Similarities between the fall of Paris in 1940 and Kabul in 2021 continue, but it is the obvious difference that defines what will happen next in our modern world.

When Paris fell, there was every prospect of believing that Adolf Hitler’s Third Reich would control Europe for a thousand years. But Winston Churchill’s American and Soviet allies – read: coalition – chipped away at Hitler’s Fortress Europe. Paris was delivered after four hard years of fighting. The victory resulted from a strong alliance committed to defeating Nazi Germany and a French people determined to retake control of their country. The American coalition failed in Afghanistan because they could not convince the Afghan people to do the same.

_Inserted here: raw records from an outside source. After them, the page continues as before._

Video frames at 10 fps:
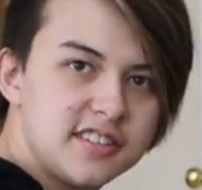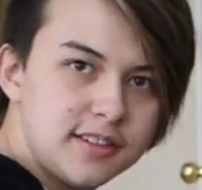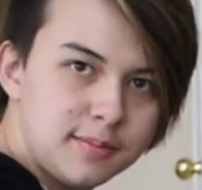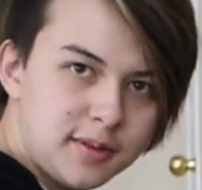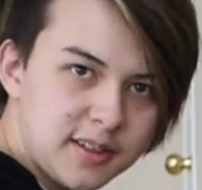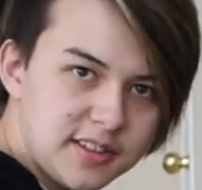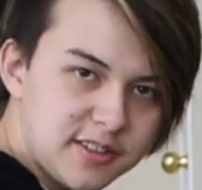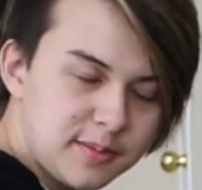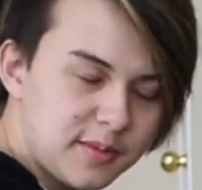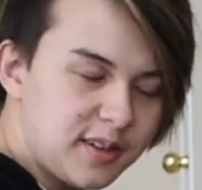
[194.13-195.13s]

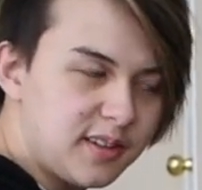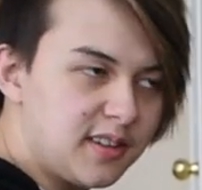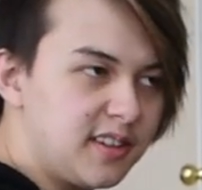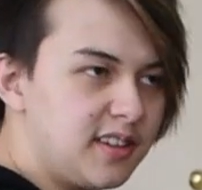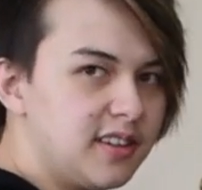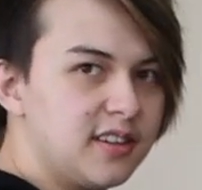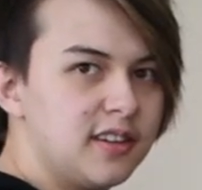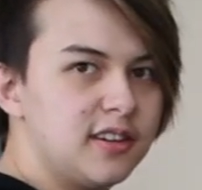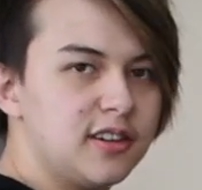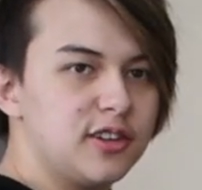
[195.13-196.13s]
symbolism in the
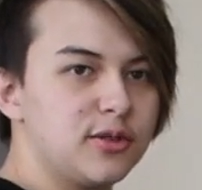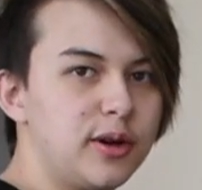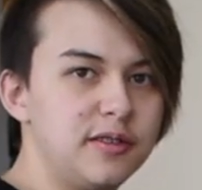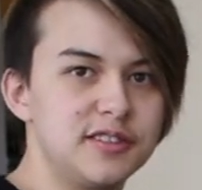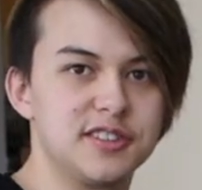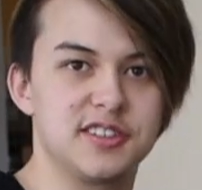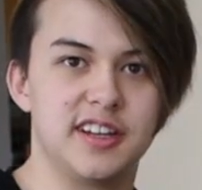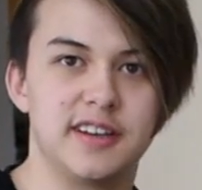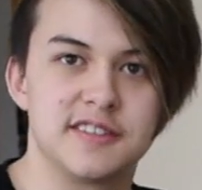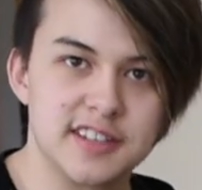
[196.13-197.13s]
12 Years a
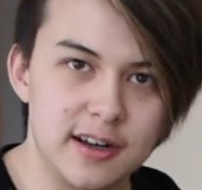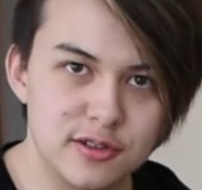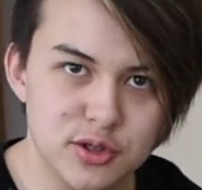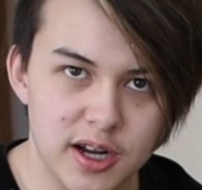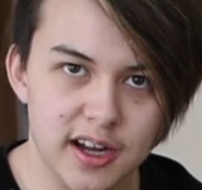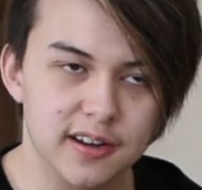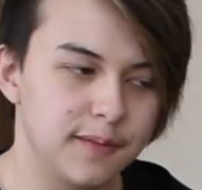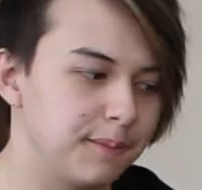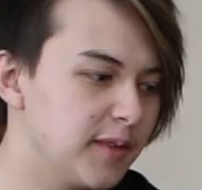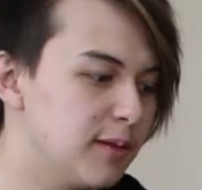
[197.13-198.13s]
Slave soundtrack.
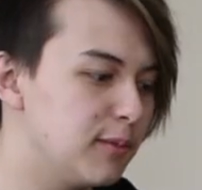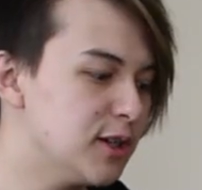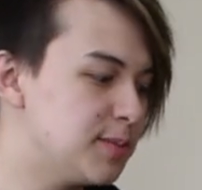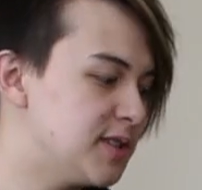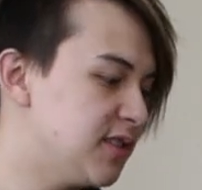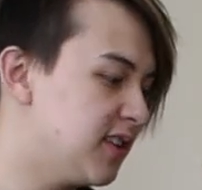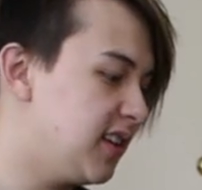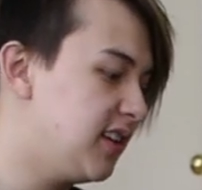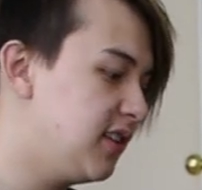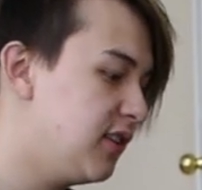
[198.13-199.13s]
More
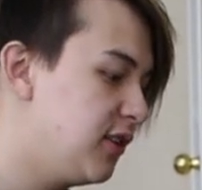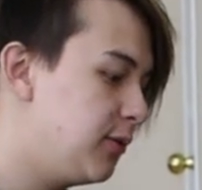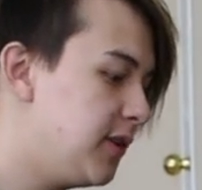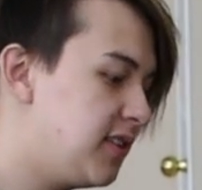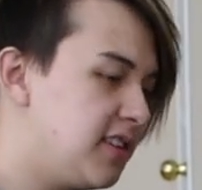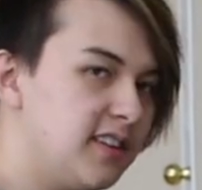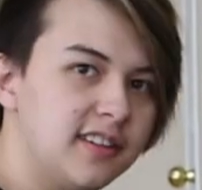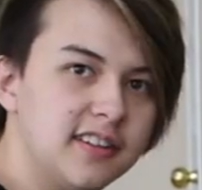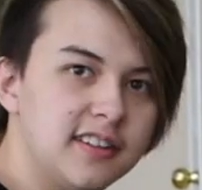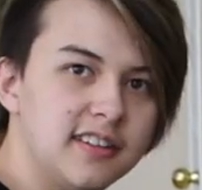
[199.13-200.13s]
specifically, with the
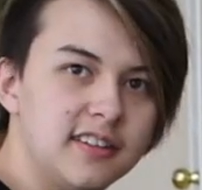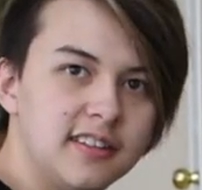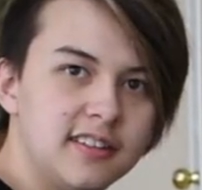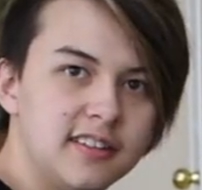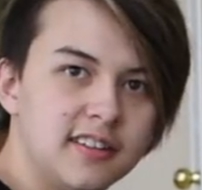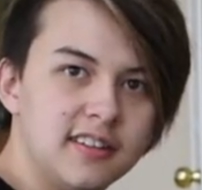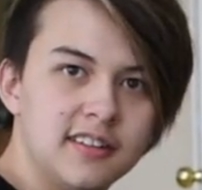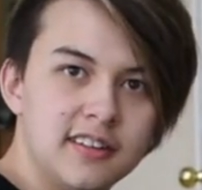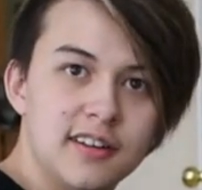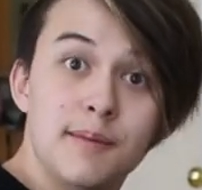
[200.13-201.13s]

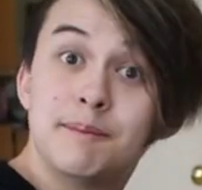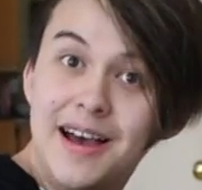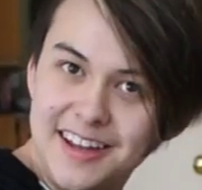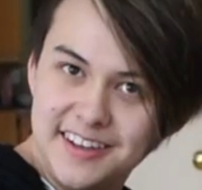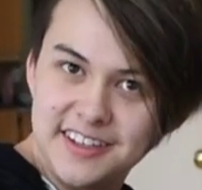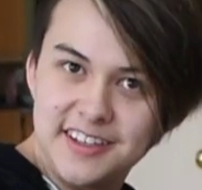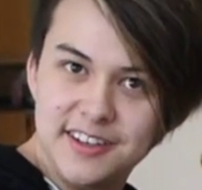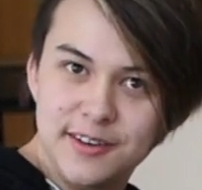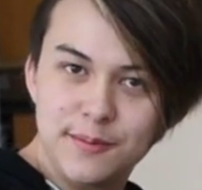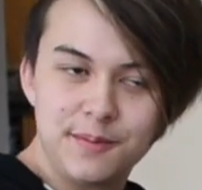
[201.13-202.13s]
melody.
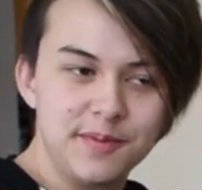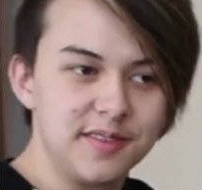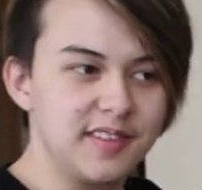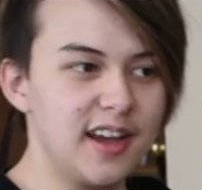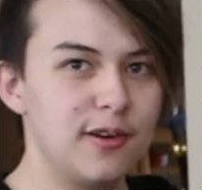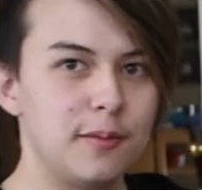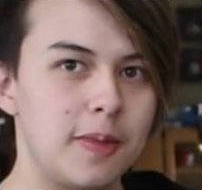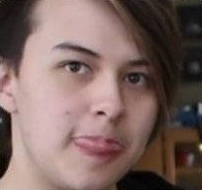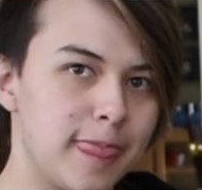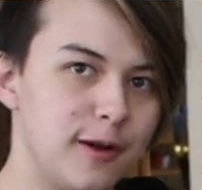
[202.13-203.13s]

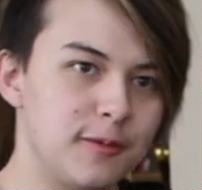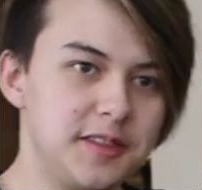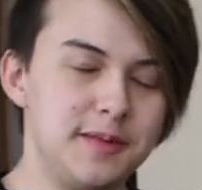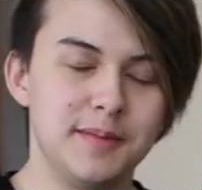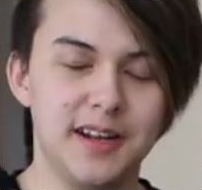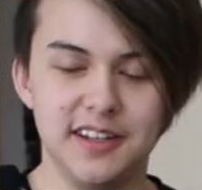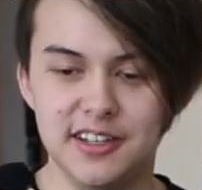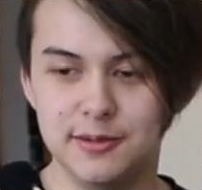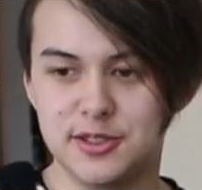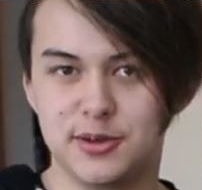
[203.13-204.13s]
Now, with the
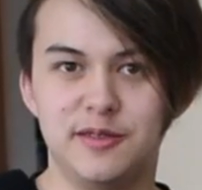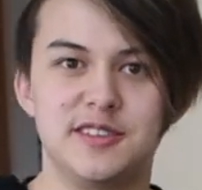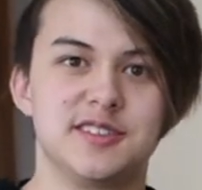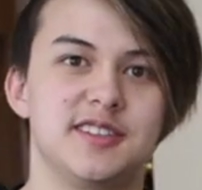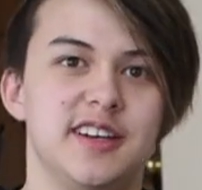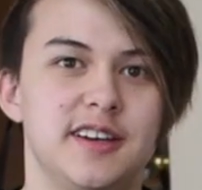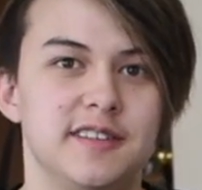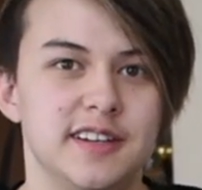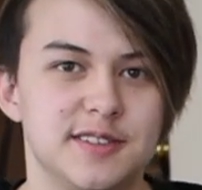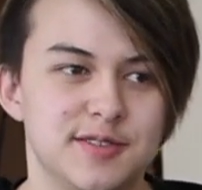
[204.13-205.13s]
melody with 12 Years a
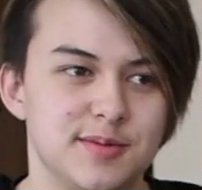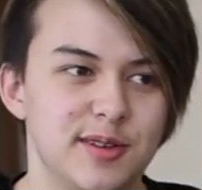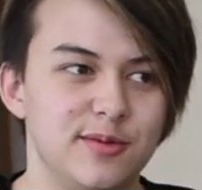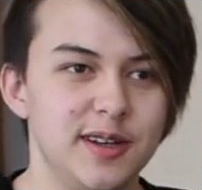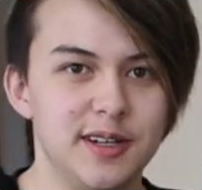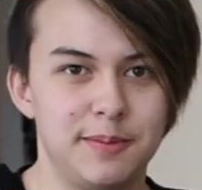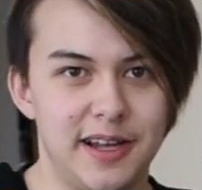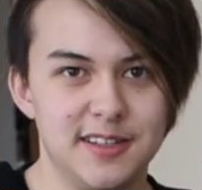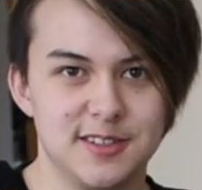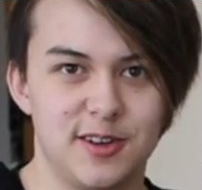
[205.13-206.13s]
Slave, it really
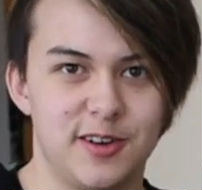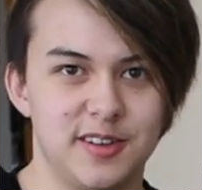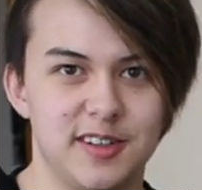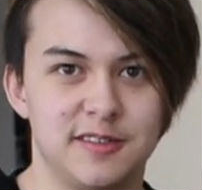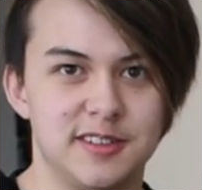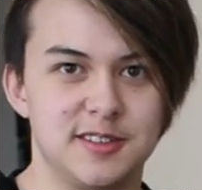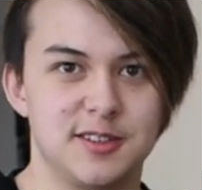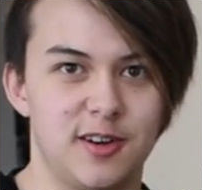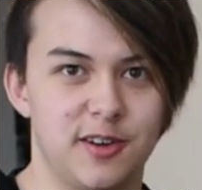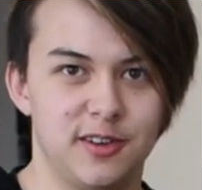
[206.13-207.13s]
depends on the different
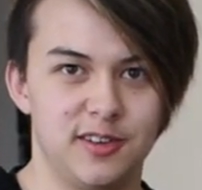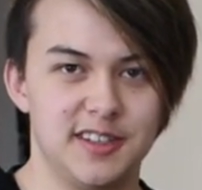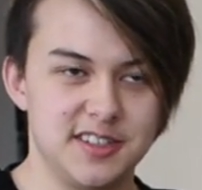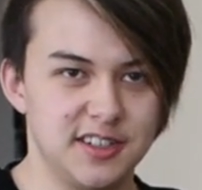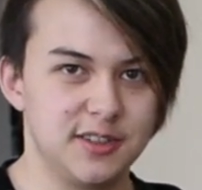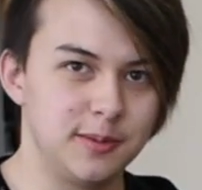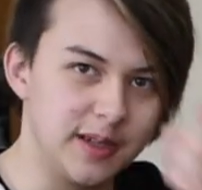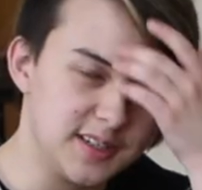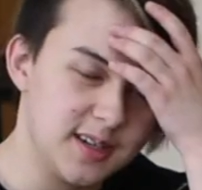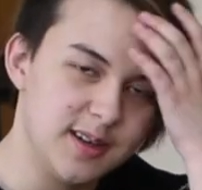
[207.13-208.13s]
song you're listening to,
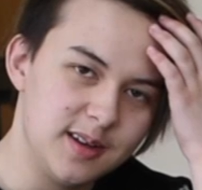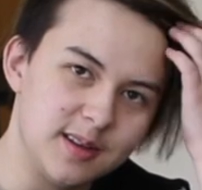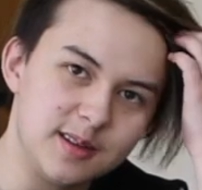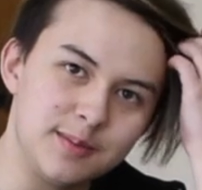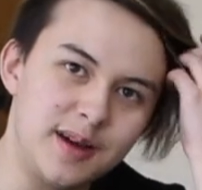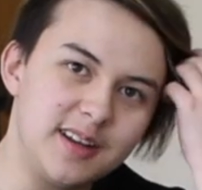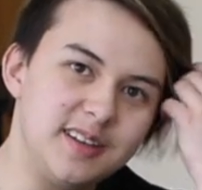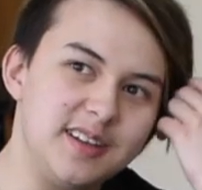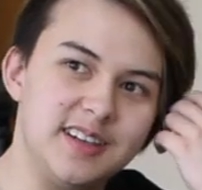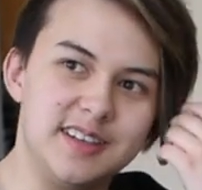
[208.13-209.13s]
because the
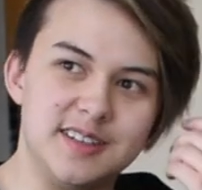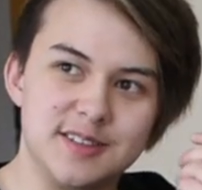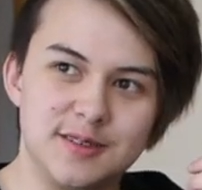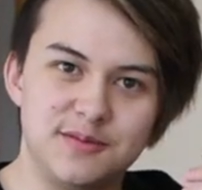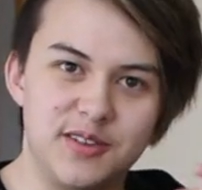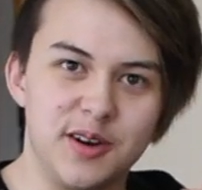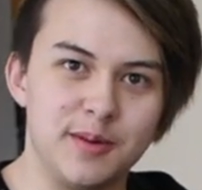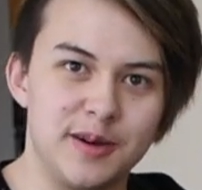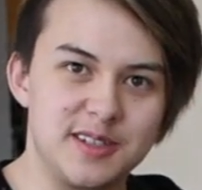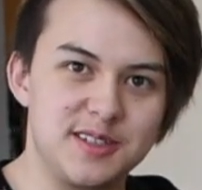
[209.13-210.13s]
melody is
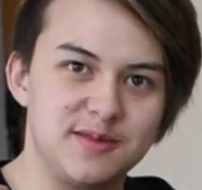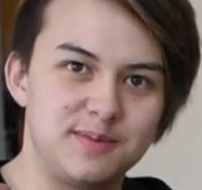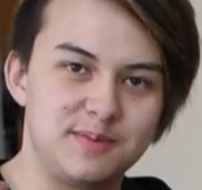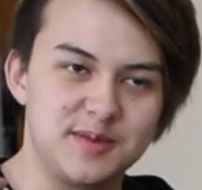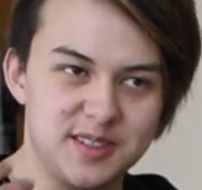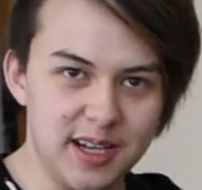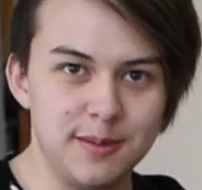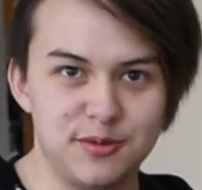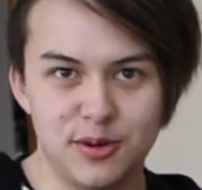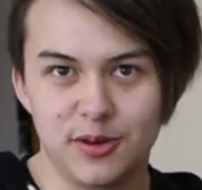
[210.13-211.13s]
very much the
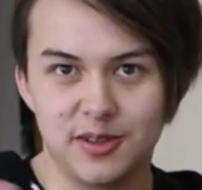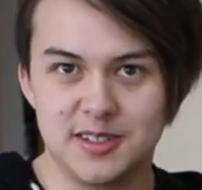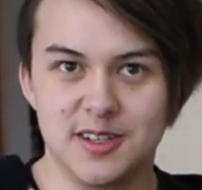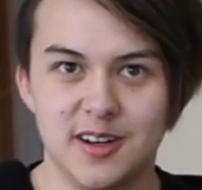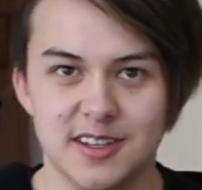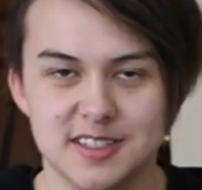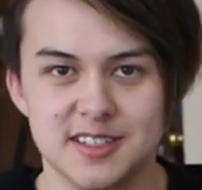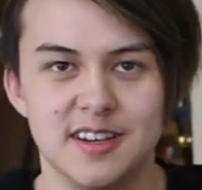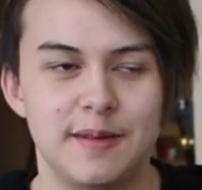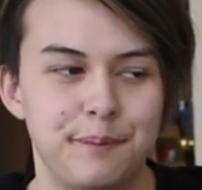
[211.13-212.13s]
same throughout all the songs.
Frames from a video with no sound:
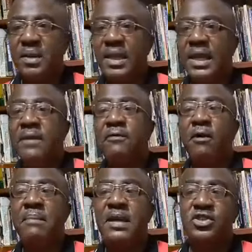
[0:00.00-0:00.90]

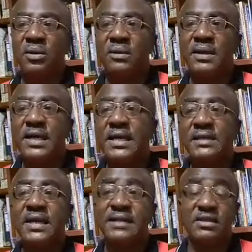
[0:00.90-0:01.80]
information is
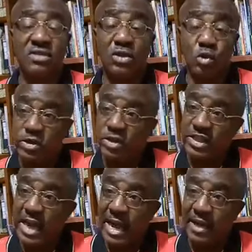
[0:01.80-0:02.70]
necessary to share.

America and its foreign partners are weary after twenty long years of war. We did not insert troops for nation-building but to wipe out the terrorist organizations responsible for 9/11. Many in the American intelligence community now believe conventional ground forces are unnecessary, modern technology making it possible for drones, satellites, and Special Forces to counter terror groups.

That is left to be seen. As is sudden interest by the Chinese government in the estimated $3 trillion annual hauls of precious “rare earth” minerals necessary for electronics and spacecraft to be found in Afghanistan. This staggering sum means the Taliban will swim in riches far beyond that of their lucrative poppy trade.

It was right and necessary to withdraw American troops. We could not remain forever. But there will be no dislodging the Taliban, not for a very long time. Someone will try, maybe the Chinese, but as with every invader throughout history, the Taliban will simply wait them out. In more personal terms: no one is coming to rescue those terrified Afghan citizens clinging to fuselages of departing aircraft — symbols of hope flying away forever.

Adolf Hitler’s empire did not last. The world never saw what an extended period of brutal repression and backward thinking by an extremely well-financed nation looks like in modern times.

Until now.

• Martin Dugard is the author of “Taking Paris: The Epic Battle for the City of Lights,” from Dutton/Caliber.